* INPUT RECORDS *
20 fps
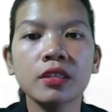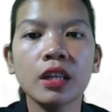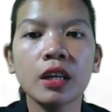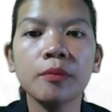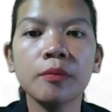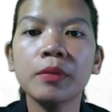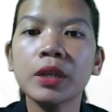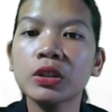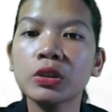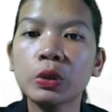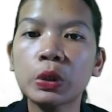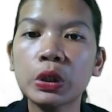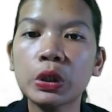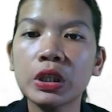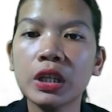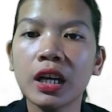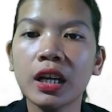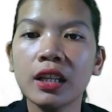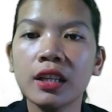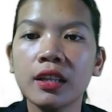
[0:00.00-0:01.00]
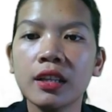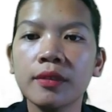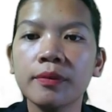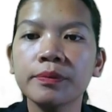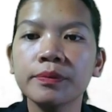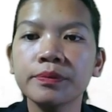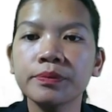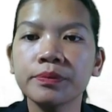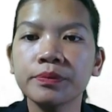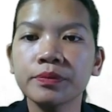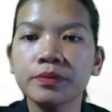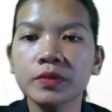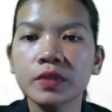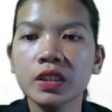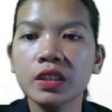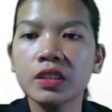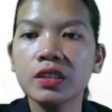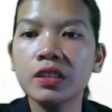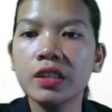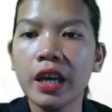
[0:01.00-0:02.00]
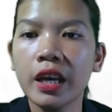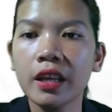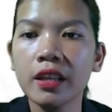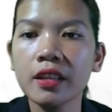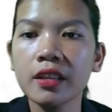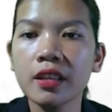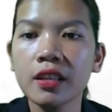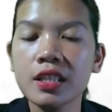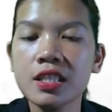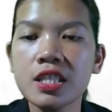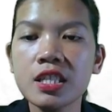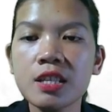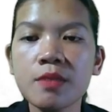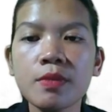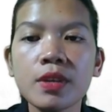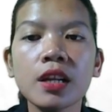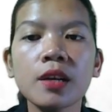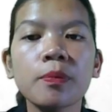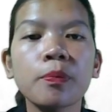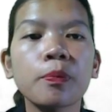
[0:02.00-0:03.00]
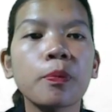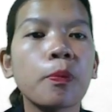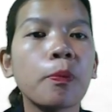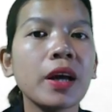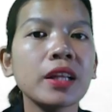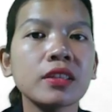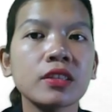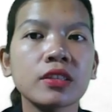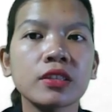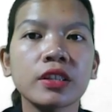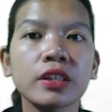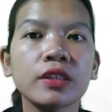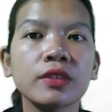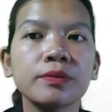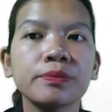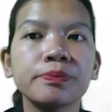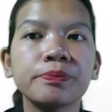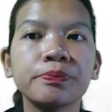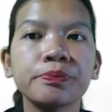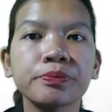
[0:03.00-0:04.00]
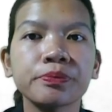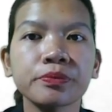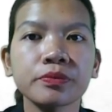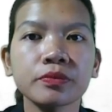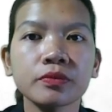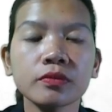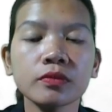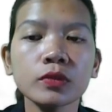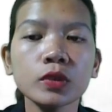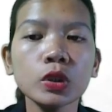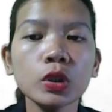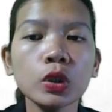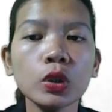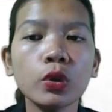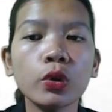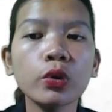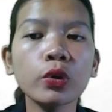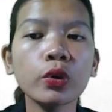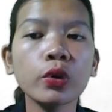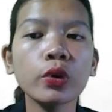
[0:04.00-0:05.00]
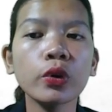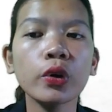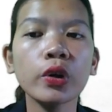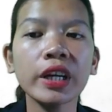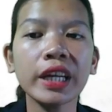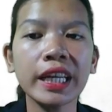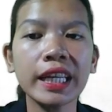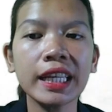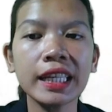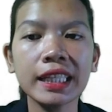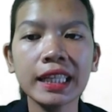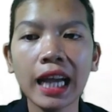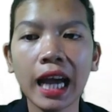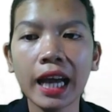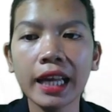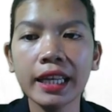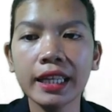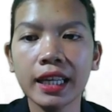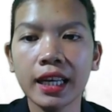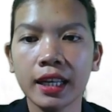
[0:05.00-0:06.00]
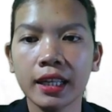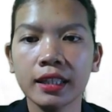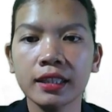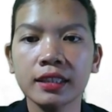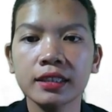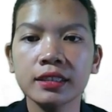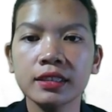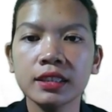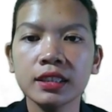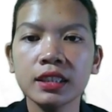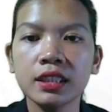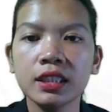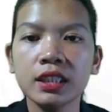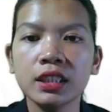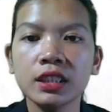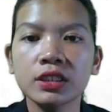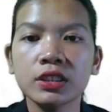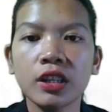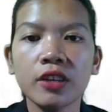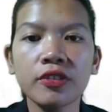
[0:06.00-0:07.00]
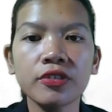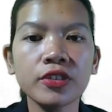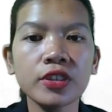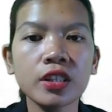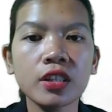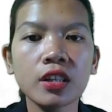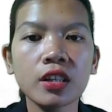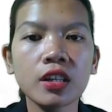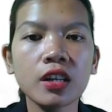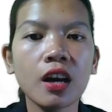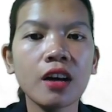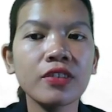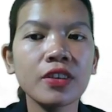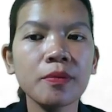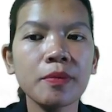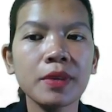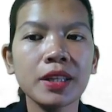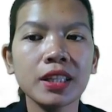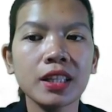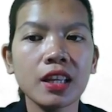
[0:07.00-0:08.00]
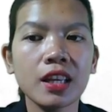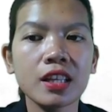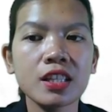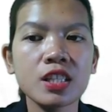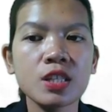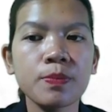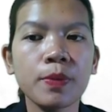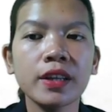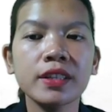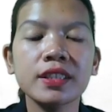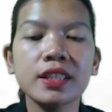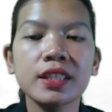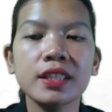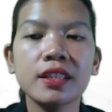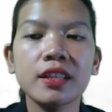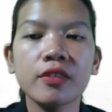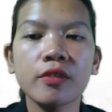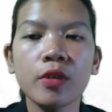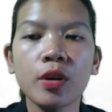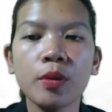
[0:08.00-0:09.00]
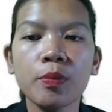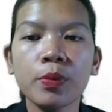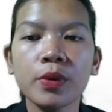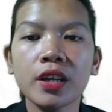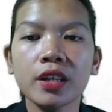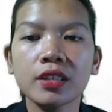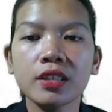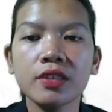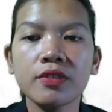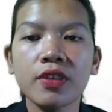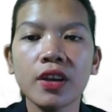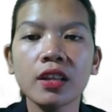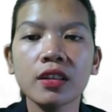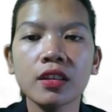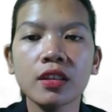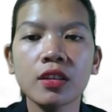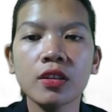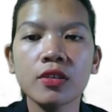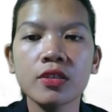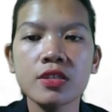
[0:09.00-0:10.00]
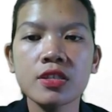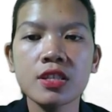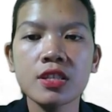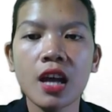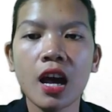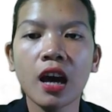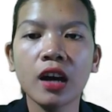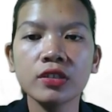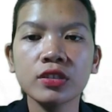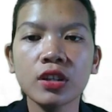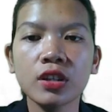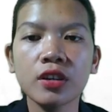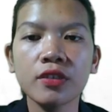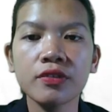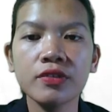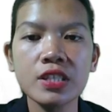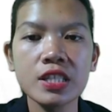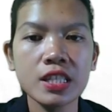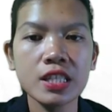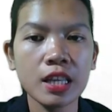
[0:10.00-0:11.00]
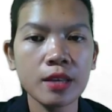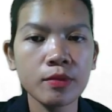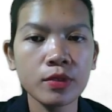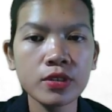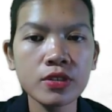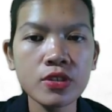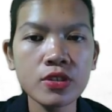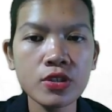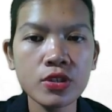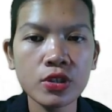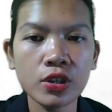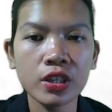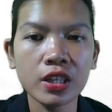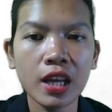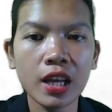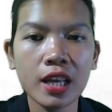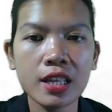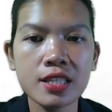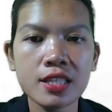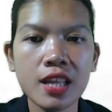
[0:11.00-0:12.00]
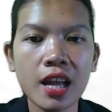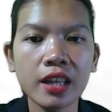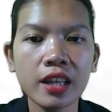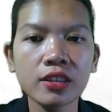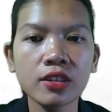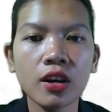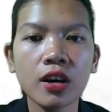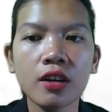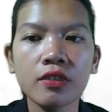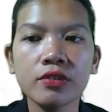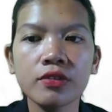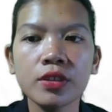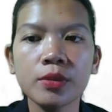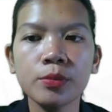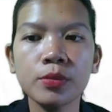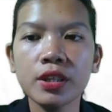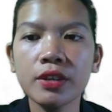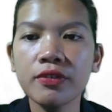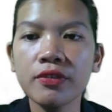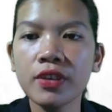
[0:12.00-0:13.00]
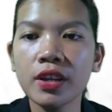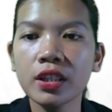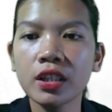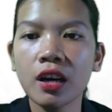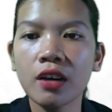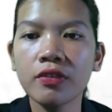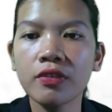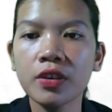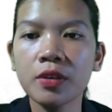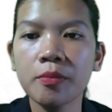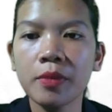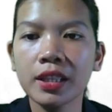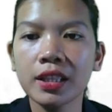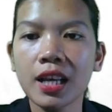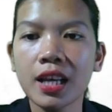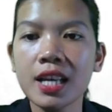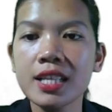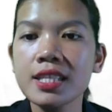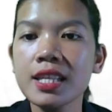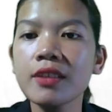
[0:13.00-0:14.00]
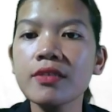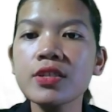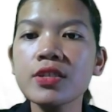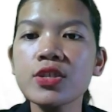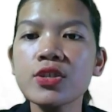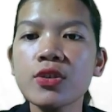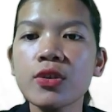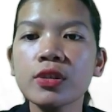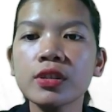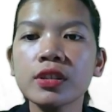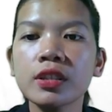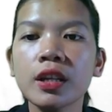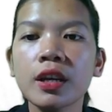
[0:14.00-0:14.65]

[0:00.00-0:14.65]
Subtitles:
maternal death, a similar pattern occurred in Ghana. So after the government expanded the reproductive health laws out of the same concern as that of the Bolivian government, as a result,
--
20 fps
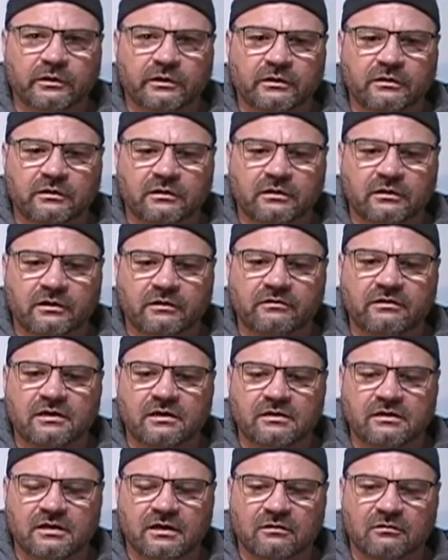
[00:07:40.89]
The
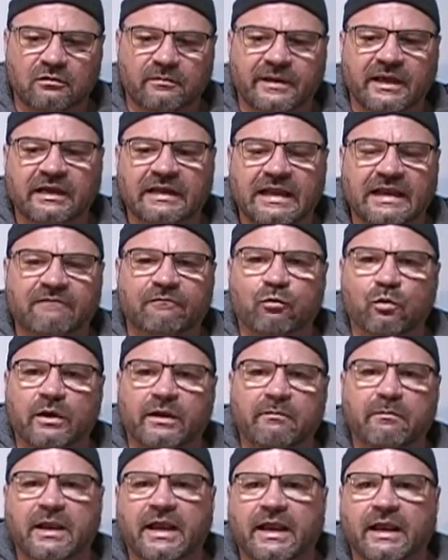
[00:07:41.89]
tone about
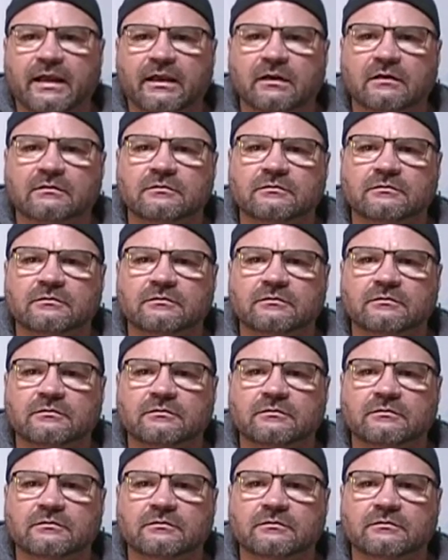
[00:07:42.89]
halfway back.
--
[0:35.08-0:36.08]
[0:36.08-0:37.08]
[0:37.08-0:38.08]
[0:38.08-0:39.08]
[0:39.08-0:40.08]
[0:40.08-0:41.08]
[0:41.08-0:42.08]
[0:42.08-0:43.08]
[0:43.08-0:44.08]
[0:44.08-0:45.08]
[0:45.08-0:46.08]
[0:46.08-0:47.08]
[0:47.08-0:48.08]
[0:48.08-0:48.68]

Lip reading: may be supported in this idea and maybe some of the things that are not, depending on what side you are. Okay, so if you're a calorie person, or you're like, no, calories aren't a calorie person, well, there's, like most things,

* YOUR OBJECTIVE *
Output the lines above between the one holding "[0:37.08-0:38.08]" and the one holding "Lip reading: may", inclusive, with nothing before or after them.

* EXERCISE RESULT *
[0:37.08-0:38.08]
[0:38.08-0:39.08]
[0:39.08-0:40.08]
[0:40.08-0:41.08]
[0:41.08-0:42.08]
[0:42.08-0:43.08]
[0:43.08-0:44.08]
[0:44.08-0:45.08]
[0:45.08-0:46.08]
[0:46.08-0:47.08]
[0:47.08-0:48.08]
[0:48.08-0:48.68]

Lip reading: may be supported in this idea and maybe some of the things that are not, depending on what side you are. Okay, so if you're a calorie person, or you're like, no, calories aren't a calorie person, well, there's, like most things,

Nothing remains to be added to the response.